Exercise prompt »
Exactly as they appear below, repeat the lines from the one with "[0:05.40-0:05.80]" through the one with "[11:37.11-11:38.11]". Drop every picture.

Stored items:
● ● ● ● ●

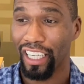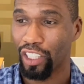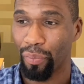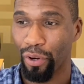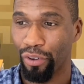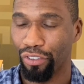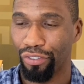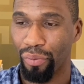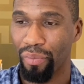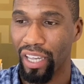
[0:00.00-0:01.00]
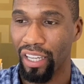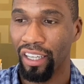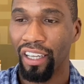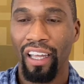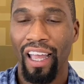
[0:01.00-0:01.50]
experience for me
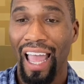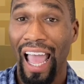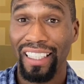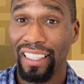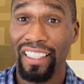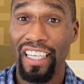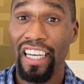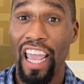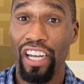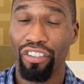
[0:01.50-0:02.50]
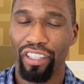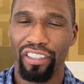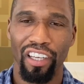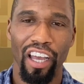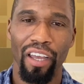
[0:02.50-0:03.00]
as a teenager at
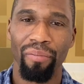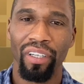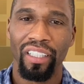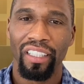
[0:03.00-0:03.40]
the time,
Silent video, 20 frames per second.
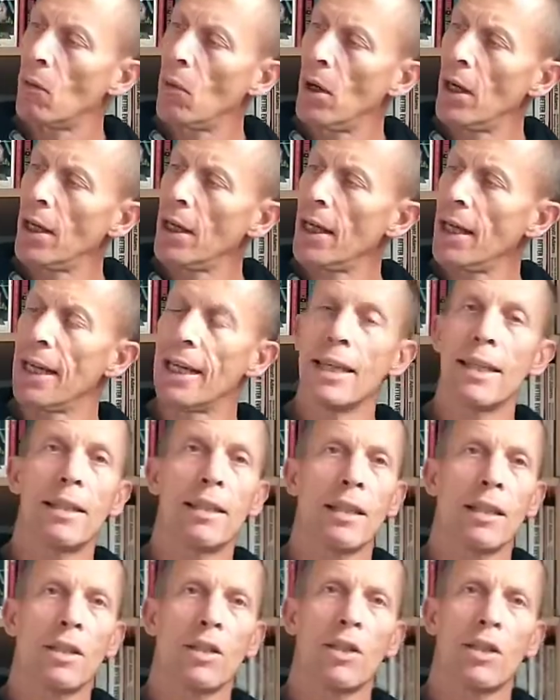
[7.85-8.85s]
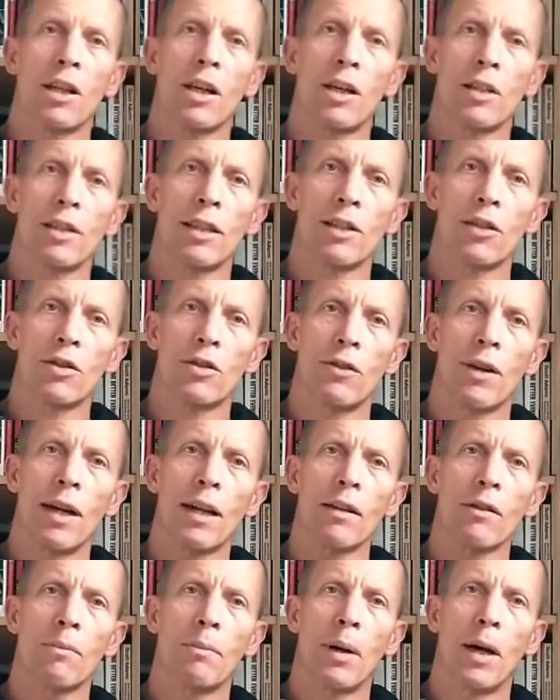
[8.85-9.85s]
One is Starting
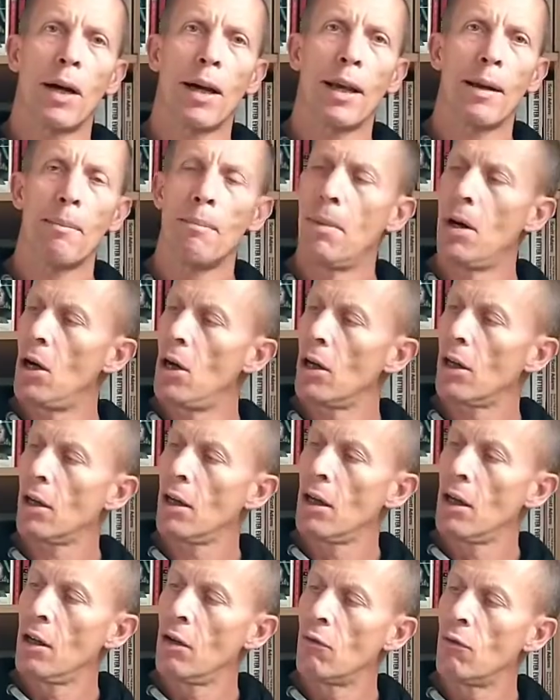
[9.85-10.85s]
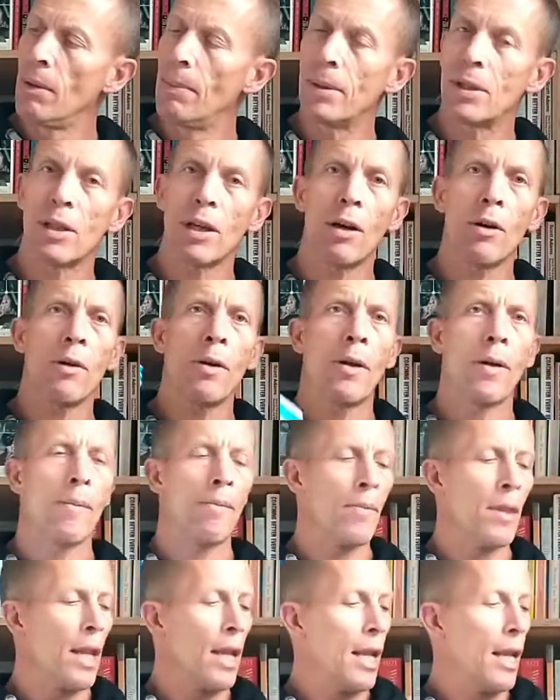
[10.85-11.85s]
Strength by Mark Rippetoe,
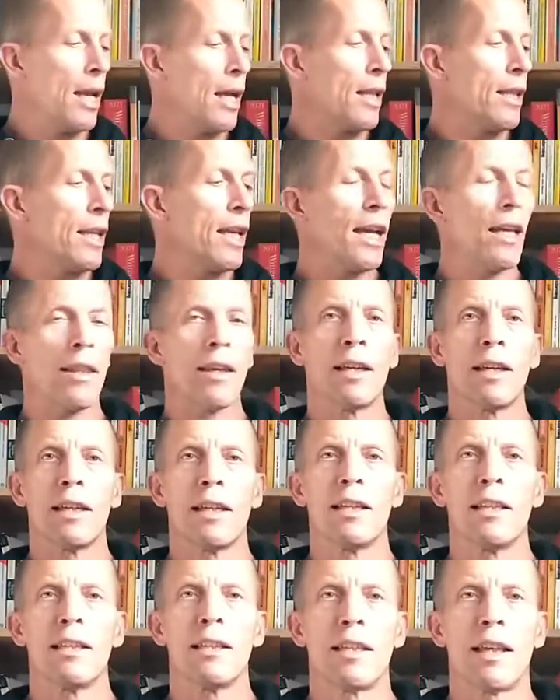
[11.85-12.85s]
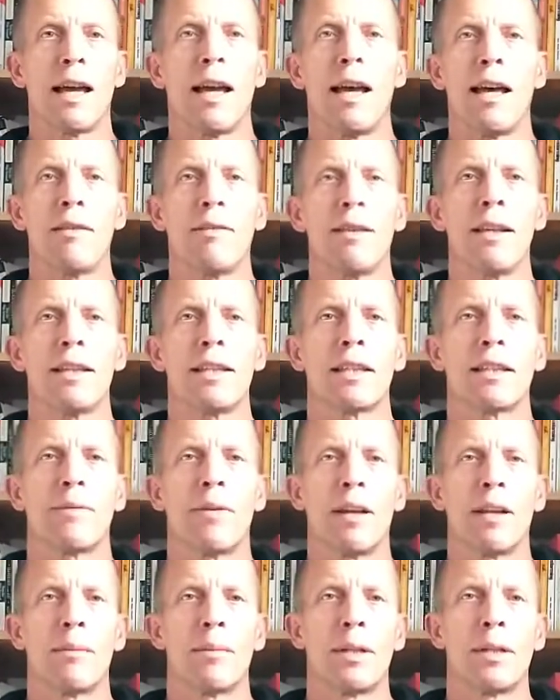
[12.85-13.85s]
and the other is Athletic
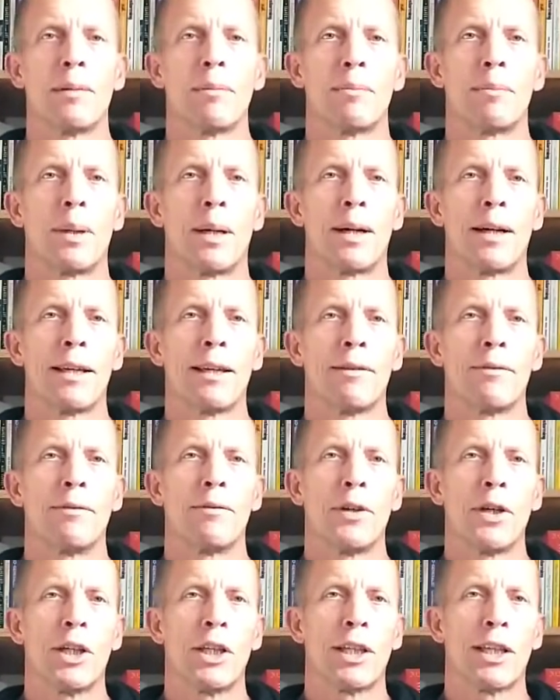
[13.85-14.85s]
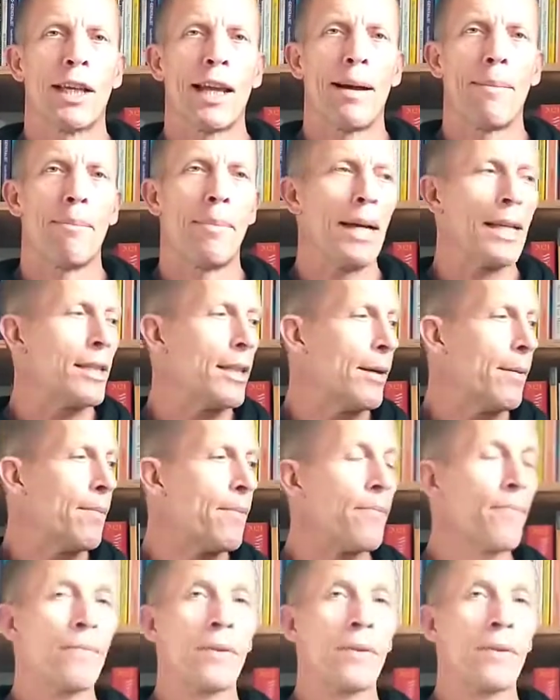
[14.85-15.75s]
Development by Vern Gambetta.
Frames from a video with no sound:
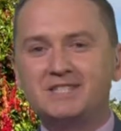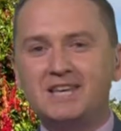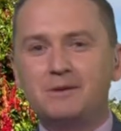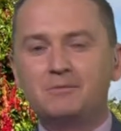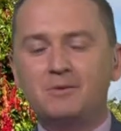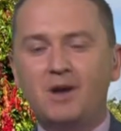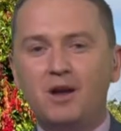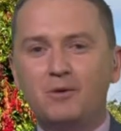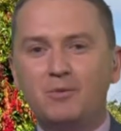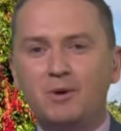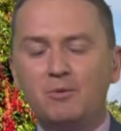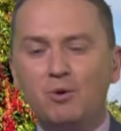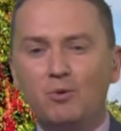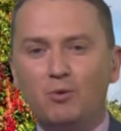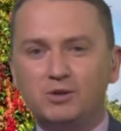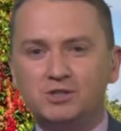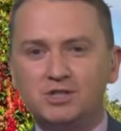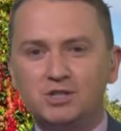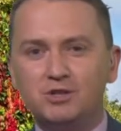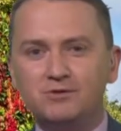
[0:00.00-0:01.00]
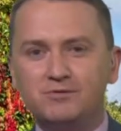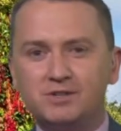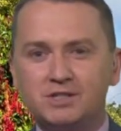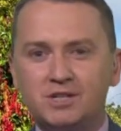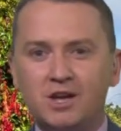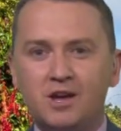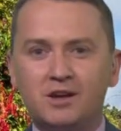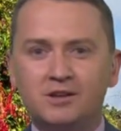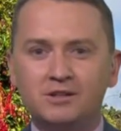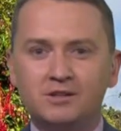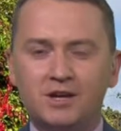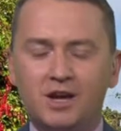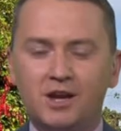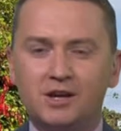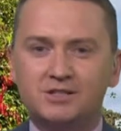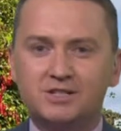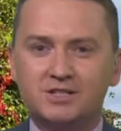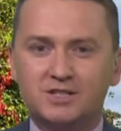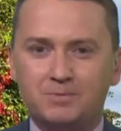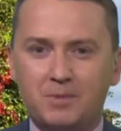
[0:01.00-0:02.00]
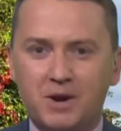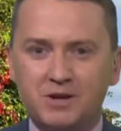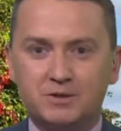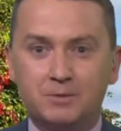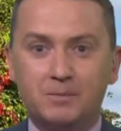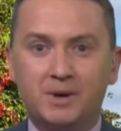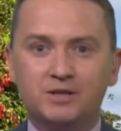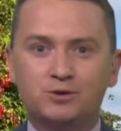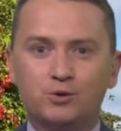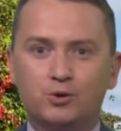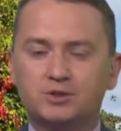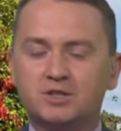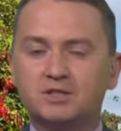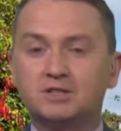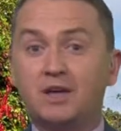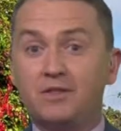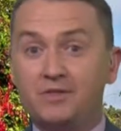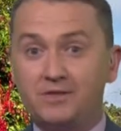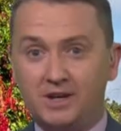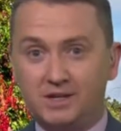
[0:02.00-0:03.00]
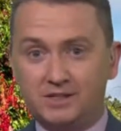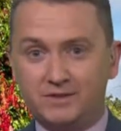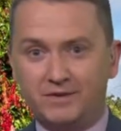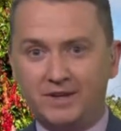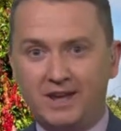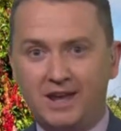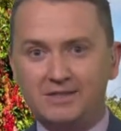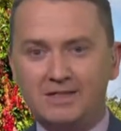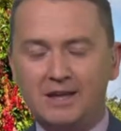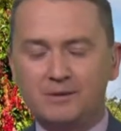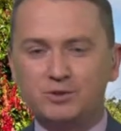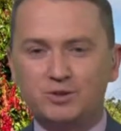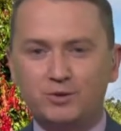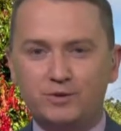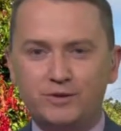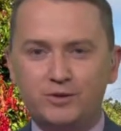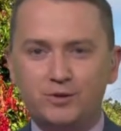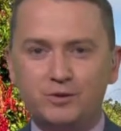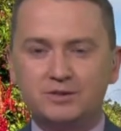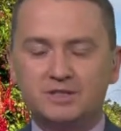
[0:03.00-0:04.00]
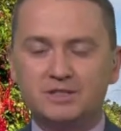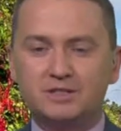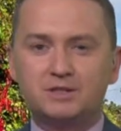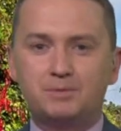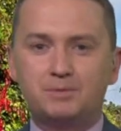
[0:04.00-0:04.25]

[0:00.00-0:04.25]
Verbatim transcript: Tim. Uh, when morning, we were watching Matt. you return uh, to space with my daughters, and thanks for getting them so enthused in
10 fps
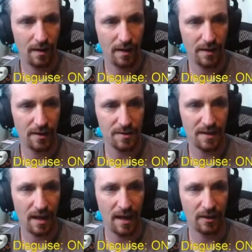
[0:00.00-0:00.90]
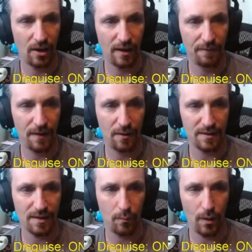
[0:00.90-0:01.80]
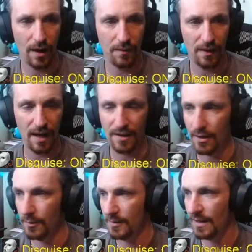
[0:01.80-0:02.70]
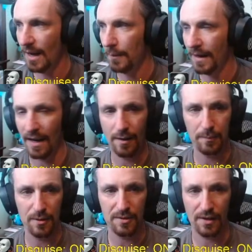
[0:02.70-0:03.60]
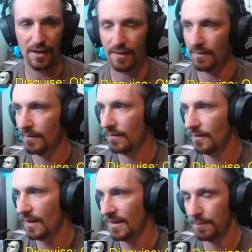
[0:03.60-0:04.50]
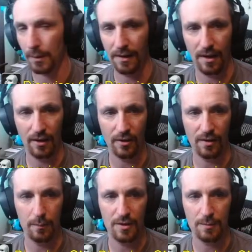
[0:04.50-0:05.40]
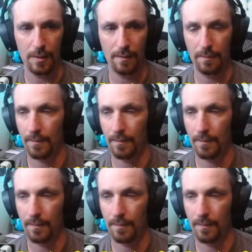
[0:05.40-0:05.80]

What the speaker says: here's an icon I found somewhere that I use. I might end up using it. That's probably not a good image, but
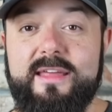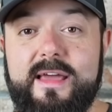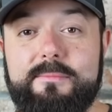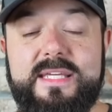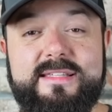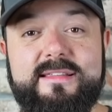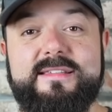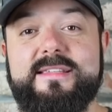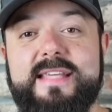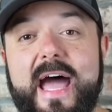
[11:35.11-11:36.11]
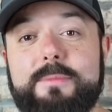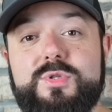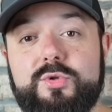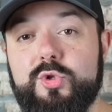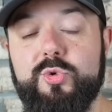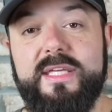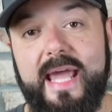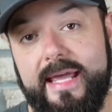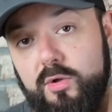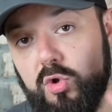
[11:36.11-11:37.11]
That means that this is absolutely
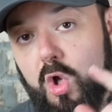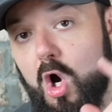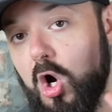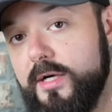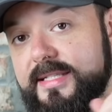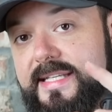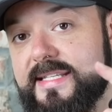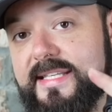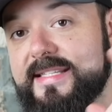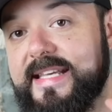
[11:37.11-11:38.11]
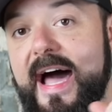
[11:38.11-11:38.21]
a long distance,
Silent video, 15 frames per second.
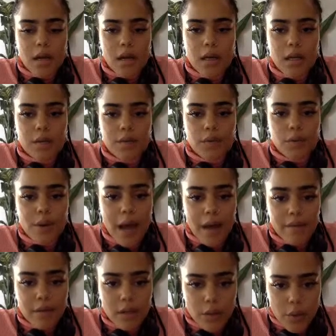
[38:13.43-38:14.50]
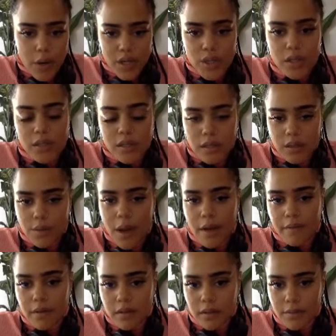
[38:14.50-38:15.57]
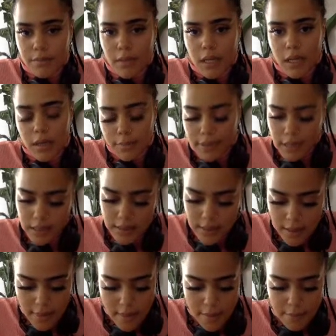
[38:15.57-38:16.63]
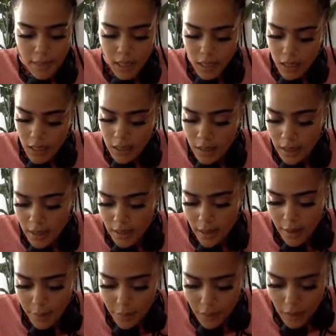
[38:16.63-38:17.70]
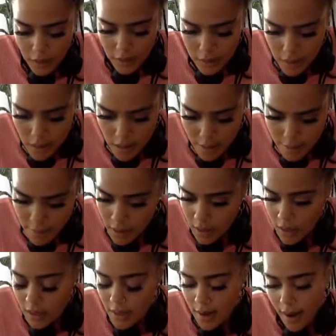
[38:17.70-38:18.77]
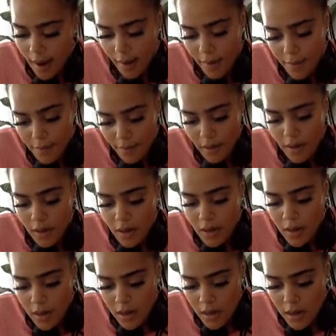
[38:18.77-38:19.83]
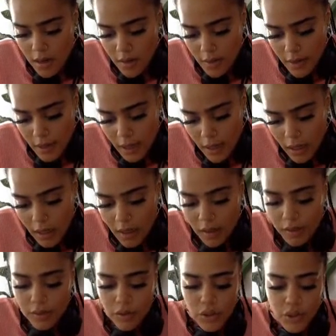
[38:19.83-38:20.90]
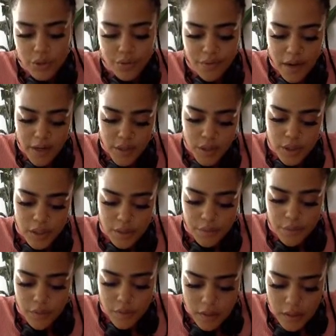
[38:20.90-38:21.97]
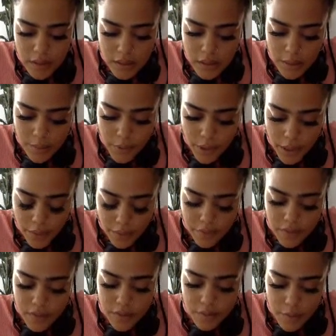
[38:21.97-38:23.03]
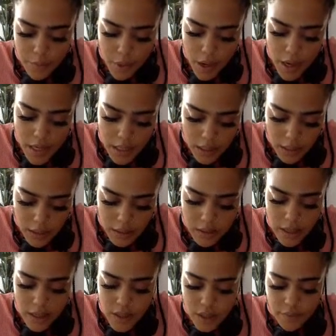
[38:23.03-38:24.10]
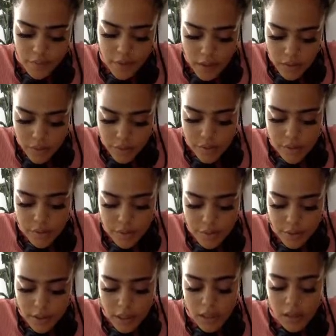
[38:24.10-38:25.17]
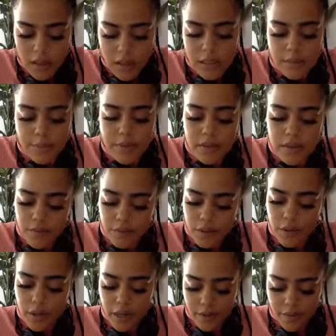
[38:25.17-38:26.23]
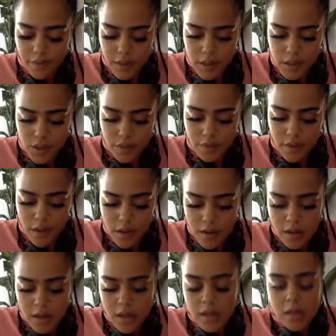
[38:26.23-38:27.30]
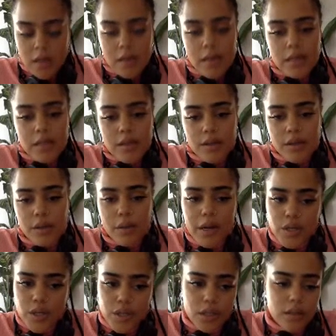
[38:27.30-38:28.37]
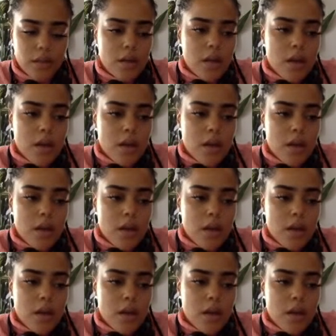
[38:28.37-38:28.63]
If you have any questions that you haven't submitted, please send them in and I will get to them now. Okay. Do you find yourself using the same crate for different parties / events, or do you create a specific crate for each event? That's a good question.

● ● ● ● ●

Finished task »
[0:05.40-0:05.80]

What the speaker says: here's an icon I found somewhere that I use. I might end up using it. That's probably not a good image, but
[11:35.11-11:36.11]
[11:36.11-11:37.11]
That means that this is absolutely
[11:37.11-11:38.11]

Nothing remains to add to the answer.